─── Dataset records

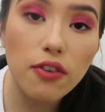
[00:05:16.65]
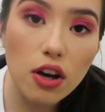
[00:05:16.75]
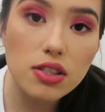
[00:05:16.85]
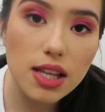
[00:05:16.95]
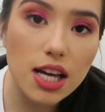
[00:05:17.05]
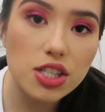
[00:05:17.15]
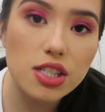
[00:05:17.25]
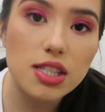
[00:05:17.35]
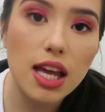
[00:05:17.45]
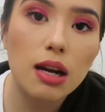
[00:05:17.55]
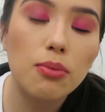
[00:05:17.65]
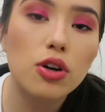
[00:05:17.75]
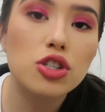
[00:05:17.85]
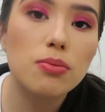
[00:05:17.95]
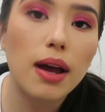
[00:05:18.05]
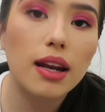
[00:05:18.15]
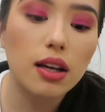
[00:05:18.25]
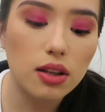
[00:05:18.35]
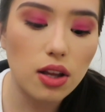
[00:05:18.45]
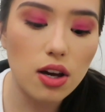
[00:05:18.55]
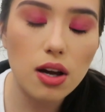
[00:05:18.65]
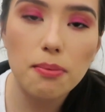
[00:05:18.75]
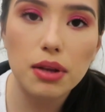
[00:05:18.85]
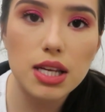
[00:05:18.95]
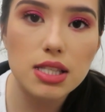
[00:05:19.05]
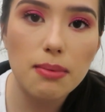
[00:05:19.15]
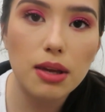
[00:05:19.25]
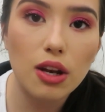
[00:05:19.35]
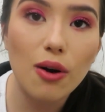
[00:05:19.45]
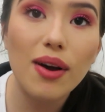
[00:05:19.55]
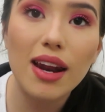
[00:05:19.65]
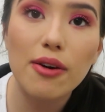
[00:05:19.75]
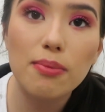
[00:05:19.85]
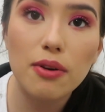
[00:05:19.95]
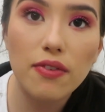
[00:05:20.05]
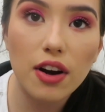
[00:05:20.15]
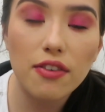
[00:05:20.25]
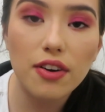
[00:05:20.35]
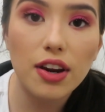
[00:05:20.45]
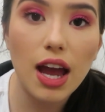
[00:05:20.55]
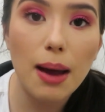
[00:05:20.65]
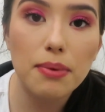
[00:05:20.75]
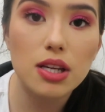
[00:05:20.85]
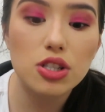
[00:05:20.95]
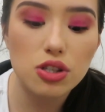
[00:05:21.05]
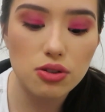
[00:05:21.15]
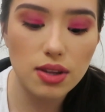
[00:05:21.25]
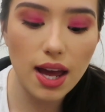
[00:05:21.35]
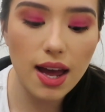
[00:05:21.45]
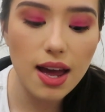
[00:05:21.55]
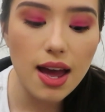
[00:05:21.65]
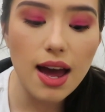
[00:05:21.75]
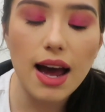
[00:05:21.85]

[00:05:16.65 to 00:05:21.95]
false lashes and a more dramatic look, please let me know, and I would be very, very happy to do that.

──────

Repeat the material exactly. Skip the images.

[00:05:16.65]
[00:05:16.75]
[00:05:16.85]
[00:05:16.95]
[00:05:17.05]
[00:05:17.15]
[00:05:17.25]
[00:05:17.35]
[00:05:17.45]
[00:05:17.55]
[00:05:17.65]
[00:05:17.75]
[00:05:17.85]
[00:05:17.95]
[00:05:18.05]
[00:05:18.15]
[00:05:18.25]
[00:05:18.35]
[00:05:18.45]
[00:05:18.55]
[00:05:18.65]
[00:05:18.75]
[00:05:18.85]
[00:05:18.95]
[00:05:19.05]
[00:05:19.15]
[00:05:19.25]
[00:05:19.35]
[00:05:19.45]
[00:05:19.55]
[00:05:19.65]
[00:05:19.75]
[00:05:19.85]
[00:05:19.95]
[00:05:20.05]
[00:05:20.15]
[00:05:20.25]
[00:05:20.35]
[00:05:20.45]
[00:05:20.55]
[00:05:20.65]
[00:05:20.75]
[00:05:20.85]
[00:05:20.95]
[00:05:21.05]
[00:05:21.15]
[00:05:21.25]
[00:05:21.35]
[00:05:21.45]
[00:05:21.55]
[00:05:21.65]
[00:05:21.75]
[00:05:21.85]

[00:05:16.65 to 00:05:21.95]
false lashes and a more dramatic look, please let me know, and I would be very, very happy to do that.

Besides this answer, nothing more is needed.